The following outlines how to begin:
- Transformational Intelligence (TQ). This builds on the concepts of IQ and emotional intelligence (EQ). IQ, or intelligence, has been increasing for hundreds of years. EQ first described by Daniel Goleman in the mid-nineties has revolutionized the positive psychology movement and leadership management. TQ builds on, and upgrades, the breakthrough work of emotional intelligence. You must become fully competent in emotional intelligence and adapt it to this new era of humanity. With rapid change, rising levels of uncertainty and increasing stress, we must do more than manage our emotions. We must learn to create them in advance (i.e., your TQ). This is the only way to counteract the automated safety/survival responses your brain produces in stressful uncertain situations.
- Become comfortable with the wisdom of uncertainty. Our brains love certainty and hate gaps. We have never been exposed to change at such a rapid pace, creating levels of uncertainty never faced by humanity. You must become aware of, learn to expect and embrace uncertainty. The old-world, slow pace of change gave us the illusion of certainty. It clearly no longer exists. Uncertainty is what makes life interesting. There is, of course, one certainty that we must live with: the certainty of our death. This awareness will help you live a better life, now.

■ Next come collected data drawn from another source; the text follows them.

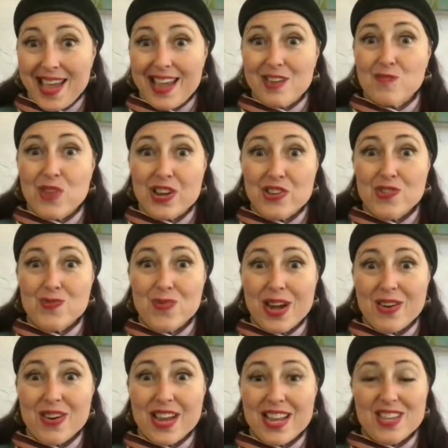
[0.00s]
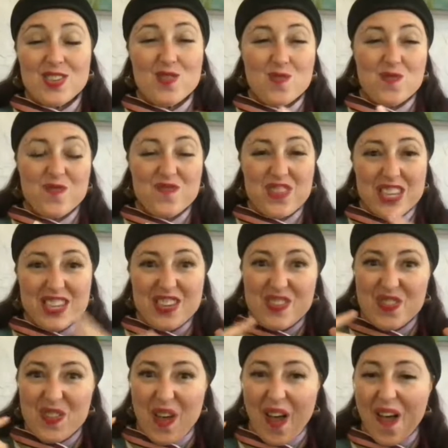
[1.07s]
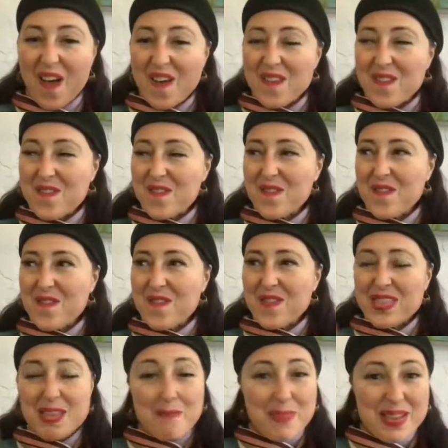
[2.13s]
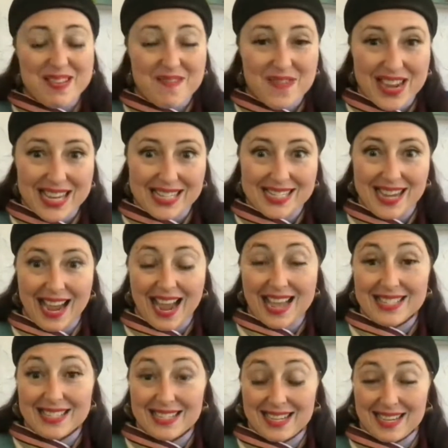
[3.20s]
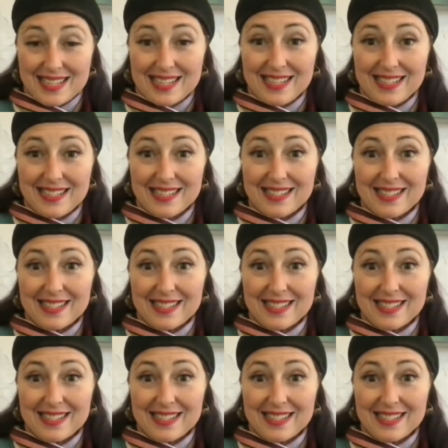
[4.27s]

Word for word: And when you wear it, you feel flippin' fantastic.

- Consciousness processing. Knowledge is doubling every 12-13 months. You must be aware of and able to navigate this rapid growth in a healthy, effective and productive way. Consciousness processing embodies four skills:
- Identifying relevant sources of information. Relevance is determined in the context of your mission/vision for life. There is very little time to waste on the multitude of distractions.
- Identifying reliable sources. This can be extremely difficult in the age of fake news.
- Assimilating information effectively and rapidly.
- Identifying when you need an expert. It is impossible to learn everything. You must know how to pick and when to defer to an expert.
- Intentional Transformation Technology (ITT). This method builds on the understanding of our transforming world, and it is specifically designed to overcome challenges (including those that have plagued humanity since we organized ourselves into civilizations). They include:
- Negativity bias
- Cultural bias
- Emotional contagion
- Comparison (The Law of Relativity)
- Psychological time
- Expansion Mindset (EM). This is the new level of thinking necessary to thrive in this era for humanity. EM encompasses TQ, ITT and includes a growth mindset versus a fixed mindset. Expansion mindset is the essence of humanity upgrade.
These are the most exciting times in human history. They are filled with unlimited opportunities and some significant challenges. My wife comes from the IT industry and coined the phrase “Humanity Upgrade.” She was telling me about her brief but jampacked history with technology: MSDOS (which I had to look up), to Windows, the Internet, cloud computing, virtualization, big data, digital transformation and artificial intelligence. She learned early on to constantly upgrade her technology. When she didn’t, her computer and IT systems would gradually slow down and eventually crash. We must do the same. Don’t allow your life to slow down and certainly not to crash. In our accelerating and transforming world your mind and your skills need an upgrade; a Humanity Upgrade!